“People hate the human soul,
it is nothing but “psychological.”
They don’t understand that it has needs,
and they throw its treasures into the street
without understanding them.
What treasures have we thrown into the streets?
Life takes on journeys we never thought we would experience; childhood play passes into youthful bliss and youthful bliss into maturity. It is when we forget to take that child with us into our adult years that we leave behind our closest connection to the soul. For as children we see a world larger than life, a world where houses are castles, trees are forests and there is no difference between fantasy and reality. This is the dwelling place of the soul.
As we grow older we are taught to clearly distinguish between fantasy and the real world. A world where science and religion are split with irreconcilable differences. We are criticized and humiliated into denial that the soul even exists.
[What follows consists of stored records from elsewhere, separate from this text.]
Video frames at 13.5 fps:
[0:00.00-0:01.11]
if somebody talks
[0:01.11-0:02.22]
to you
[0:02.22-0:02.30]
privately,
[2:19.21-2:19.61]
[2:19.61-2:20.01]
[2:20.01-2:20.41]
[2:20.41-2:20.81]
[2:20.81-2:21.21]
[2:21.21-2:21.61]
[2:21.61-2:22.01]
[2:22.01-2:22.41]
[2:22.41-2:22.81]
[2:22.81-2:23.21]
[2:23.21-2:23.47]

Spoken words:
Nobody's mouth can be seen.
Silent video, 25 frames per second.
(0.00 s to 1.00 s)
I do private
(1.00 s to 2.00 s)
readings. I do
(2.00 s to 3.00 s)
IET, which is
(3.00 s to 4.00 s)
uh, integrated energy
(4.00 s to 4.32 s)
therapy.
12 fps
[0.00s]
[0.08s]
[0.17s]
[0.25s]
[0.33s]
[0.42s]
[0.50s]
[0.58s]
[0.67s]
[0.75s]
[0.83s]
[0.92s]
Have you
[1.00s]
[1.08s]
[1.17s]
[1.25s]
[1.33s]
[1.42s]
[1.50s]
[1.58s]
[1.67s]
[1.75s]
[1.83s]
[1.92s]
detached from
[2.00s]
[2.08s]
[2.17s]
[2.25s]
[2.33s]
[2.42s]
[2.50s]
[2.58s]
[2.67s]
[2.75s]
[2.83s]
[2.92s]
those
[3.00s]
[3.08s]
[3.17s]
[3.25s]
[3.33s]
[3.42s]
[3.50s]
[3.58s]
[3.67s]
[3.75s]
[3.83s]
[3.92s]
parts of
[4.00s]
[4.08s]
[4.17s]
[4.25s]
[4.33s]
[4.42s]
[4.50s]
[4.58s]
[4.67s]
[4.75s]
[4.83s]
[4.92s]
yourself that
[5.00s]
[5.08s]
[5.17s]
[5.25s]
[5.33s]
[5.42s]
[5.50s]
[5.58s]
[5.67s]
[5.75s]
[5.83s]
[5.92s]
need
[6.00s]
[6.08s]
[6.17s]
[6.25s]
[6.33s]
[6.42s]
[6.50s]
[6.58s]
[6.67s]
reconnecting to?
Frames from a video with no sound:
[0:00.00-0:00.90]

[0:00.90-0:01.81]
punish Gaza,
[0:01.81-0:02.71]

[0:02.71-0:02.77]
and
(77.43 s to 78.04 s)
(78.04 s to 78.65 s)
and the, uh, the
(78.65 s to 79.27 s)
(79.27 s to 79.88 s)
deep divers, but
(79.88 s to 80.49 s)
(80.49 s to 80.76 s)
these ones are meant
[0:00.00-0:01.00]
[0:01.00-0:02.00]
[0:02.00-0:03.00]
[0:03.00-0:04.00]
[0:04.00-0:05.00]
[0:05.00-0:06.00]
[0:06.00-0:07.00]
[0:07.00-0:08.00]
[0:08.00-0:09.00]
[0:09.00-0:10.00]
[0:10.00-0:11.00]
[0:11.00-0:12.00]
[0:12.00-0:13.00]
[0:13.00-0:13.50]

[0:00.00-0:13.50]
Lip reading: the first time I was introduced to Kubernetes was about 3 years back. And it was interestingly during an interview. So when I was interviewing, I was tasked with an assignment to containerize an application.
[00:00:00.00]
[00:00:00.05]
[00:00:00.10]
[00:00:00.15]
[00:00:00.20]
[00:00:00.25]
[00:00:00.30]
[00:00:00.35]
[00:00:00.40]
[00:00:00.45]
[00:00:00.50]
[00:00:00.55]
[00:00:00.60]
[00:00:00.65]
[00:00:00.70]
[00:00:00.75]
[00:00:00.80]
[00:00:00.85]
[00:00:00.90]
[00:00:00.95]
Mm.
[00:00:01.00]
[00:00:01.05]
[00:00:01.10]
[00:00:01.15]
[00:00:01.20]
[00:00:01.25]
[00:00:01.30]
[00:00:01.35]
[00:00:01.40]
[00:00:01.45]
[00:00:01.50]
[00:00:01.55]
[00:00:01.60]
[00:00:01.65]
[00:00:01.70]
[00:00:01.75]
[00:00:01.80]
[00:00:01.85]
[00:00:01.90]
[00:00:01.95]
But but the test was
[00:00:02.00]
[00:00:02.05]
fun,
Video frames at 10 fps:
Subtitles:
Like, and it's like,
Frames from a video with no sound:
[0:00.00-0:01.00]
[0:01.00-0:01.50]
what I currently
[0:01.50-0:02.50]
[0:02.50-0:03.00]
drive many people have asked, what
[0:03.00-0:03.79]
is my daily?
It has become an uncomfortable word in the mists of our comfortable lives; only to leave the forests of childhood petrified, the castle walls crumbled, and the world of metaphor hiding in the shadow of the unconscious. Our life and our work after time loses its meaning, loses its excitement, loses its way. What is left when the physical world has denied us inner peace, why I am I here, where has my soul gone?
Searching for ones soul in Western Society is for those who are lost, unable to survive in this world, those without backbone, those without a stiff upper lip. But behind the closed doors of millions the stiff upper lip trembles, the backbones are broken; we have left our soul out of the picture. We have thrown her into the streets. Yet, she waits patiently, she waits hoping we will see her, hoping we will embrace her once again. She is our guardian, she is the eyes and ears of our creator living in the forests of metaphor and myth, always willing to listen, always willing to speak. She is our life line to inner peace.